Data provided Block Start

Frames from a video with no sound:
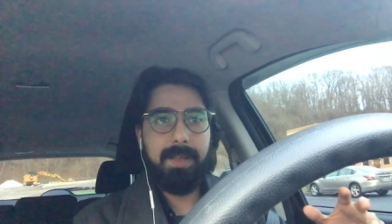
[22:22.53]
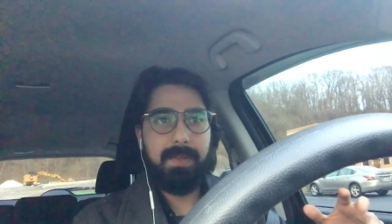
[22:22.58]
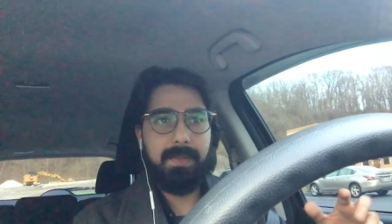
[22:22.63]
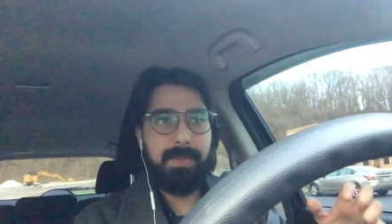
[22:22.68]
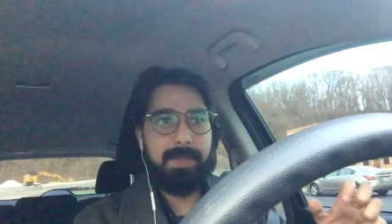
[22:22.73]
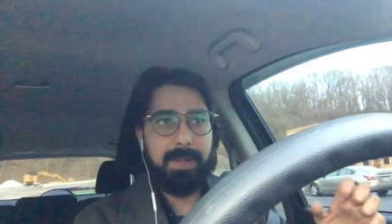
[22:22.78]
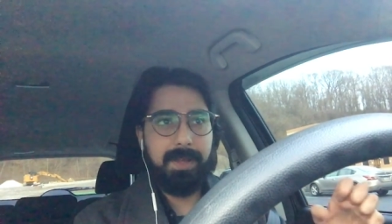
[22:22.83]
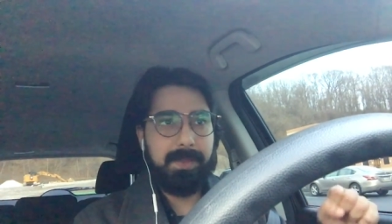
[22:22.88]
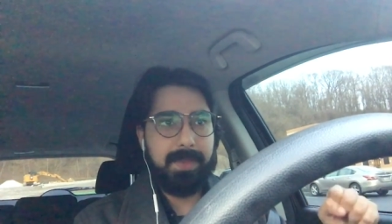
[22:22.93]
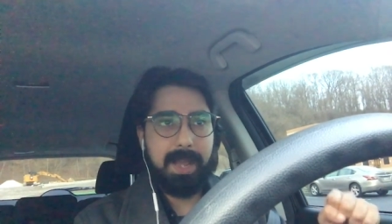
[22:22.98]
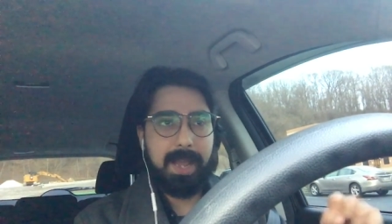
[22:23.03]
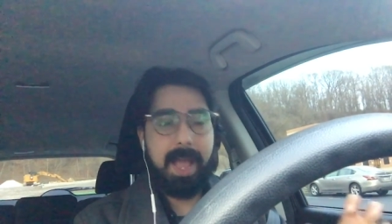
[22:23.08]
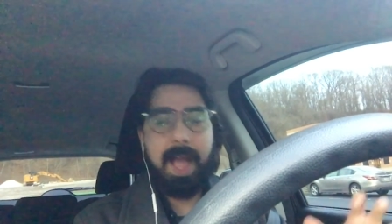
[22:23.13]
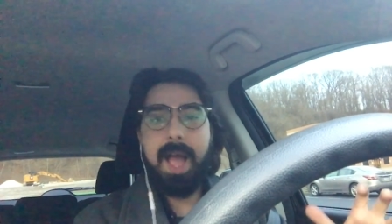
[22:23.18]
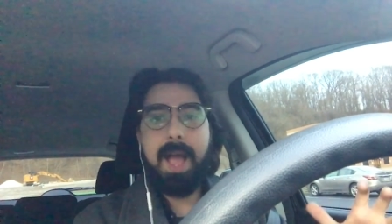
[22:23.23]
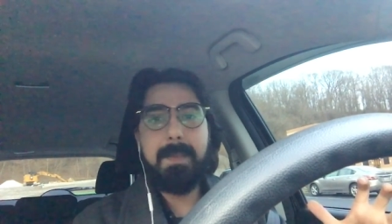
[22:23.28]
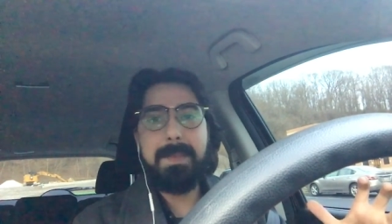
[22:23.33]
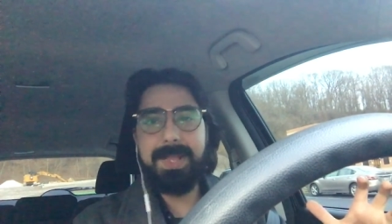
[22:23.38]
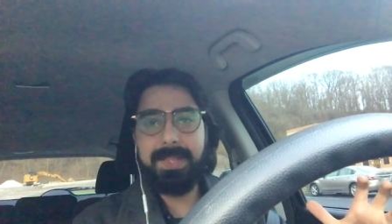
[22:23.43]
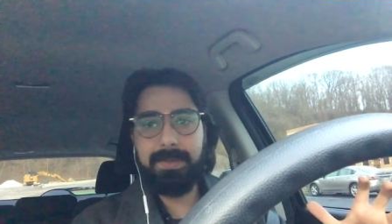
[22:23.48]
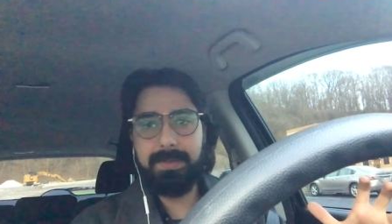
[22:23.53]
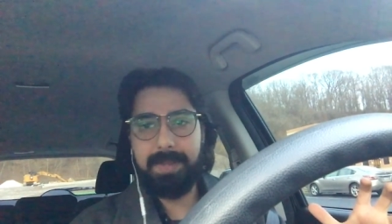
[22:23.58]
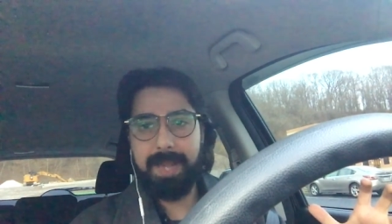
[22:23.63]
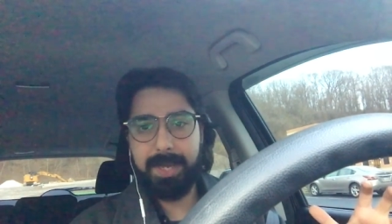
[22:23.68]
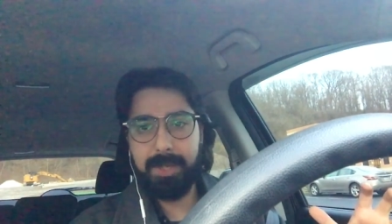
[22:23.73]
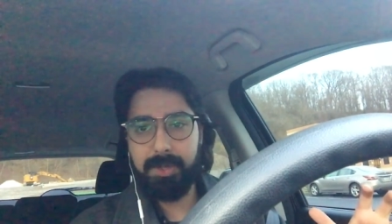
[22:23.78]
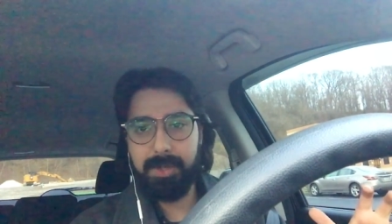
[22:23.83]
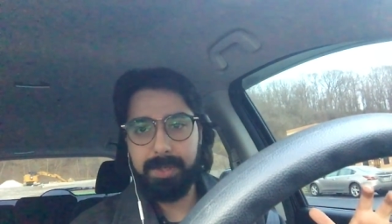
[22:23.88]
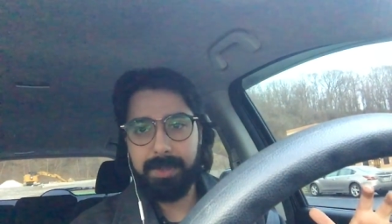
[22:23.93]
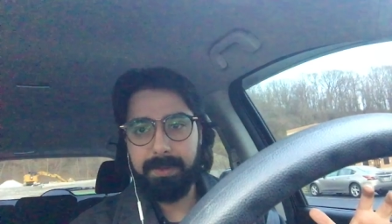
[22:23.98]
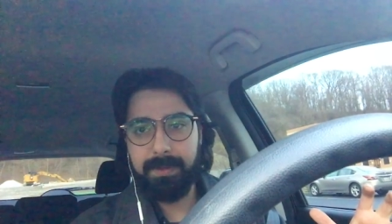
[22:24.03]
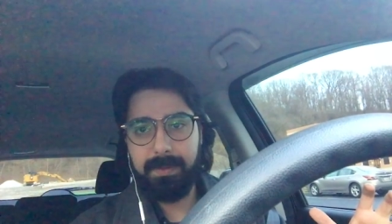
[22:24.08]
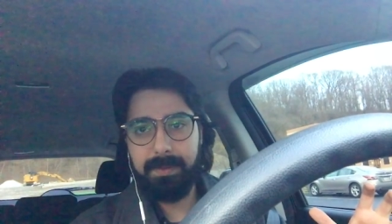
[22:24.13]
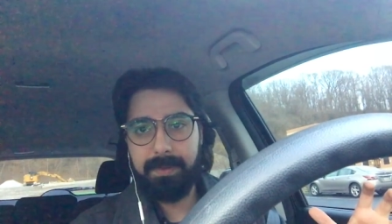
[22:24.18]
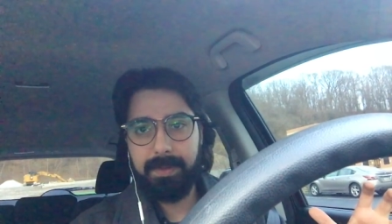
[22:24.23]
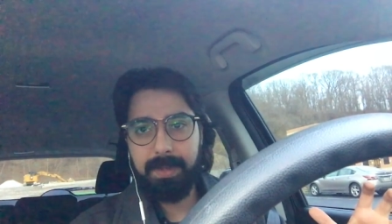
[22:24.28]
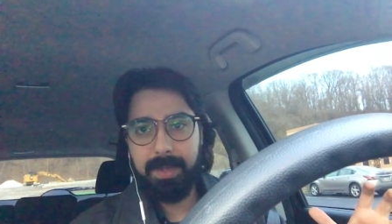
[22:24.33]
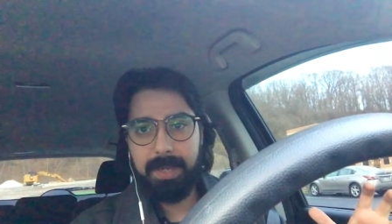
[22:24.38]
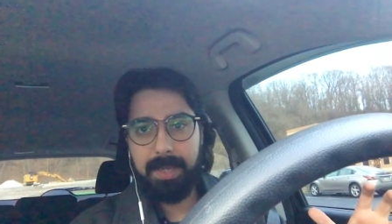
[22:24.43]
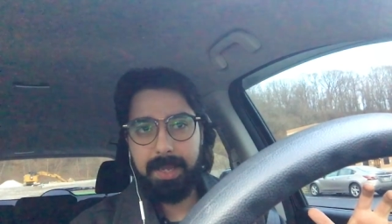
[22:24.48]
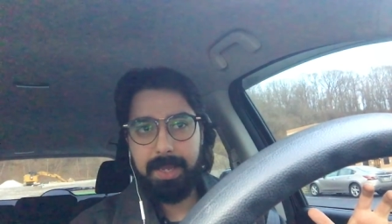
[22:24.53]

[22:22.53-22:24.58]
the the comment sections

Data provided Block End

### Task
Verbatim output of the entries is required, with each image left out.

### Response area
Frames from a video with no sound:
[22:22.53]
[22:22.58]
[22:22.63]
[22:22.68]
[22:22.73]
[22:22.78]
[22:22.83]
[22:22.88]
[22:22.93]
[22:22.98]
[22:23.03]
[22:23.08]
[22:23.13]
[22:23.18]
[22:23.23]
[22:23.28]
[22:23.33]
[22:23.38]
[22:23.43]
[22:23.48]
[22:23.53]
[22:23.58]
[22:23.63]
[22:23.68]
[22:23.73]
[22:23.78]
[22:23.83]
[22:23.88]
[22:23.93]
[22:23.98]
[22:24.03]
[22:24.08]
[22:24.13]
[22:24.18]
[22:24.23]
[22:24.28]
[22:24.33]
[22:24.38]
[22:24.43]
[22:24.48]
[22:24.53]

[22:22.53-22:24.58]
the the comment sections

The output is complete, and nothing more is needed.